Step 5. Calculate the mass of oxygen, which consists of 2 moles, each mol made up from 2 atoms of oxygen.

$m_o =2 \cdot 15.999 \cdot 2= 63.996 \text{ g}$

Step 6. Calculate the necessary mass of air which contains the calculated mass of oxygen, taking into account that air contains around 21 % oxygen.

$m_a = \frac{100}{21} \cdot m_o=\frac{100}{21} \cdot 63.996 = 304.743 \text{ g}$

Step 7. Calculate the air-fuel ratio using equation (1)

$AFR = \frac{m_a}{m_f} = \frac{304.743}{16.043} = 18.995$

The calculated AFR for methane is not exactly as specified in the literature. The difference might come from the fact that, in our example, we made several assumptions (air contains only 21 % oxygen, the products of the combustion are only carbon dioxide and water).

#### Example 2.

The same method can be applied for the combustion of gasoline. Considering that gasoline is made up from isooctane (C8H18), calculate the stoichiometric air-fuel ratio for gasoline.

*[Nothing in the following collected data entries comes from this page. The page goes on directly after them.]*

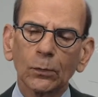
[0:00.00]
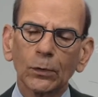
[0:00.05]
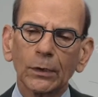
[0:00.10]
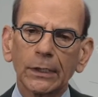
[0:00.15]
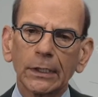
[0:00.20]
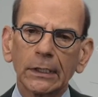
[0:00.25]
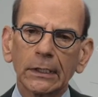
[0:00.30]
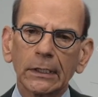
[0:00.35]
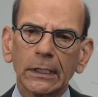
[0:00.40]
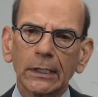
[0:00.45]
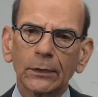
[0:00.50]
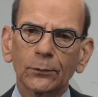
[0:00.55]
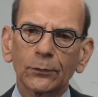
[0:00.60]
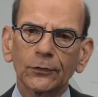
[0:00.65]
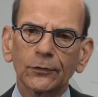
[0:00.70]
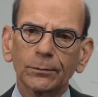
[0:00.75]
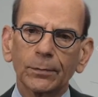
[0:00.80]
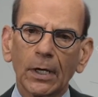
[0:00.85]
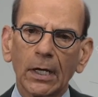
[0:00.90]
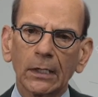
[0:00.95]
in
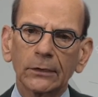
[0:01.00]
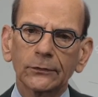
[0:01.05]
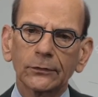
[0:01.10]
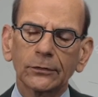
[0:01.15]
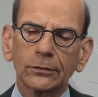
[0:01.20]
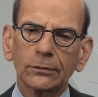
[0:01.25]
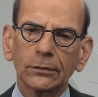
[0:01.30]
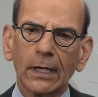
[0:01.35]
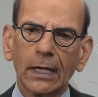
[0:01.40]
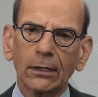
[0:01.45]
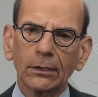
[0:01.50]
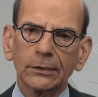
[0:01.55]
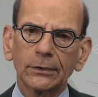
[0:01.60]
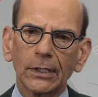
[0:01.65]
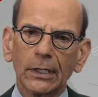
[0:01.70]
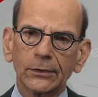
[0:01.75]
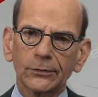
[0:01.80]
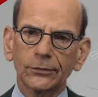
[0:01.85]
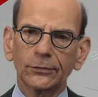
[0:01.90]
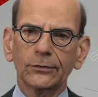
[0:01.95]
response to
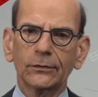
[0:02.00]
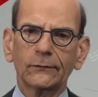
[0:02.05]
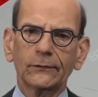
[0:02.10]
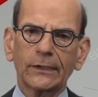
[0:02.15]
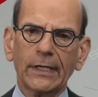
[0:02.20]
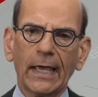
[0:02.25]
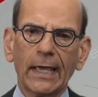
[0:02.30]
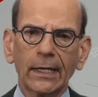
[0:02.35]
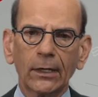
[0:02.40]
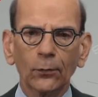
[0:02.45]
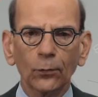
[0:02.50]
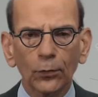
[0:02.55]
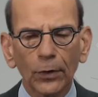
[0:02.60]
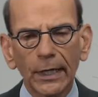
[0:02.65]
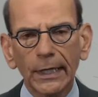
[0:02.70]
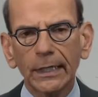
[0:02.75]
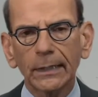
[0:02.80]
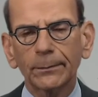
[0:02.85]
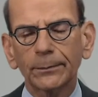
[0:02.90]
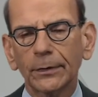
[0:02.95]
allegations of gang
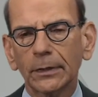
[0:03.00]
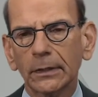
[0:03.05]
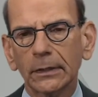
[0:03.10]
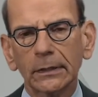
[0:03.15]
rape,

Step 1. Write the chemical reaction (oxidation)

$C_{8}H_{18} + O_2 \rightarrow CO_2 + H_2O$

Step 2. Balance the equation

$C_{8}H_{18} + {\color{Red} {12.5}} \cdot O_2 \rightarrow {\color{Red} 8} \cdot CO_2 +{\color{Red} 9} \cdot H_2O$

Step 3. Write down the standard atomic weight for each atom

$\begin{split} \text{Hydrogen} &= 1.008 \text{ amu}\\ \text{Carbon} &= 12.011 \text{ amu}\\ \text{Oxygen} &= 15.999 \text{ amu} \end{split}$

Step 4. Calculate the mass of fuel, which is 1 mol of isooctane, made up from 8 atoms of carbon and 18 atoms of hydrogen.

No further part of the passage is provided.